Slush 2017 was organised perfectly. It set the standard for tech conferences
around the world. Upon arrival, I was greeted at the airport by badge stations within the terminals, along with friendly Finns doling out
public transit passes that enabled citywide transit during the event. Showing the
efficiency common in any Nordic endeavour, before leaving the airport I already
had all that I needed to get me anywhere in the city and then through the doors once I got there.
On walking into the arena on the first day, the sheer size of the convention threatens to overwhelm you. I was there early to avoid the rush, and I was still shocked by how many people, booths and presentations there were. The first speaker to kick off the event was ex-vice President of the United States, Al Gore. His speech had a tone of optimism about what startups will do to shape the future, keeping close to his environmental concerns with a theme of working at something that is positive for the world. Speakers ranged from founders that have built companies whose services we use everyday for things like project management, to those working on future technologies like flying cars.
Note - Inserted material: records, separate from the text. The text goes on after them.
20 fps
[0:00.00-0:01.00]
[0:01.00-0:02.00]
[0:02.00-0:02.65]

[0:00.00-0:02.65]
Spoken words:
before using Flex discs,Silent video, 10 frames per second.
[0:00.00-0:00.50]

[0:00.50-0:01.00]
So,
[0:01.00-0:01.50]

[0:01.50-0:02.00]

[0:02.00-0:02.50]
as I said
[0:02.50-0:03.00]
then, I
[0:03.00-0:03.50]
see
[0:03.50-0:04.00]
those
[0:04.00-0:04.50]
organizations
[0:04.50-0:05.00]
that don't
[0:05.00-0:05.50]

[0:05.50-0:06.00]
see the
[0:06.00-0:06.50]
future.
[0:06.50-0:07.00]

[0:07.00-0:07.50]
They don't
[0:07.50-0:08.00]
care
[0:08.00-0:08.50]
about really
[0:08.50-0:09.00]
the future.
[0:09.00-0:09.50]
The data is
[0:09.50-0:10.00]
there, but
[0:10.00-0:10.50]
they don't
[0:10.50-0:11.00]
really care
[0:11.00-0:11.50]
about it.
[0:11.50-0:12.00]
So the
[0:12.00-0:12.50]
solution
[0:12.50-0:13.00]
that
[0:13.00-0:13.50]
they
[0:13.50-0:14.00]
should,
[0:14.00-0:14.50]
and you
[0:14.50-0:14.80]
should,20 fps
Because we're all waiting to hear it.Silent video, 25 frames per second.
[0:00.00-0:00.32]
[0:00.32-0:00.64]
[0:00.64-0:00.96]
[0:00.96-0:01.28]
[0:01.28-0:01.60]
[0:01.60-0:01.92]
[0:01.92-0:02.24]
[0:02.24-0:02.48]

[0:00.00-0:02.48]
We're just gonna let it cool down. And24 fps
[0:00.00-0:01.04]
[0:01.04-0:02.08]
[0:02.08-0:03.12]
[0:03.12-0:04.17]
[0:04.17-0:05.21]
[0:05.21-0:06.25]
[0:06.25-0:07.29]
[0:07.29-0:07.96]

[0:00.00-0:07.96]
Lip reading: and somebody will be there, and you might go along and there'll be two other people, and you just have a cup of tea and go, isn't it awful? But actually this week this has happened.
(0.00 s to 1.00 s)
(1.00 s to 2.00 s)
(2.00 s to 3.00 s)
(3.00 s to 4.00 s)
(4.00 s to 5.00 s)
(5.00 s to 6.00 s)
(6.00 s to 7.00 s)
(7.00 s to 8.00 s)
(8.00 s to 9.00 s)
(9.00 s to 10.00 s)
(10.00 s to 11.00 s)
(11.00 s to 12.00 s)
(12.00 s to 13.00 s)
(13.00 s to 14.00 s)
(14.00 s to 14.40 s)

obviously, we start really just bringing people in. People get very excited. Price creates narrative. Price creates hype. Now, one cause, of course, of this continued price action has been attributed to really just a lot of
By the second day, I understood the layout and could easily make my way from a planned meeting to a speaker, with a few stops at interesting product booths or for a few elevator pitches along the way. The hundreds of booths and exhibits that filled the space between stages were all vying for attention, some more successfully than others. Giveaways, games and gimmicks were used to get people to line up and ask questions, and any company with a booth that did not go the extra mile risked gaps in the crowd. With lasers and big screens everywhere, your eyes soon became numb to the visual overload.
The trends were obvious at Slush 2017, and no one would argue that AR and VR were not centre-stage. So too were buzzwords like 'machine learning' and 'artificial intelligence' - both thrown around on stage with little explanation as to how anything was 'learning' or 'intelligent.'
With all the excitement and networking going on, it was easy to have a lingering feeling that you were missing something - often because you were. There were endless opportunities to see successful and passionate speakers, to network with possible investors or to learn about new tech. Thankfully they had saunas. The traditional Finnish saunas on site were a highlight of the event - a welcome relief from bouncing around between stages and booths. Elevator pitches in the near nude were a new level of presenting startup ideas that I personally recommend.
Slush cannot be described without also discussing the side events and after-parties. During the day, people had their guard up and presentations ready while at night, after a few visits to the open bar, people’s approach to business was more jovial and occasionally more honest. There were just as many opportunities to exchange business cards and Linkedin profiles in the after hours as during the day -but I would recommend leaving the drinks alone until after any contracts are signed.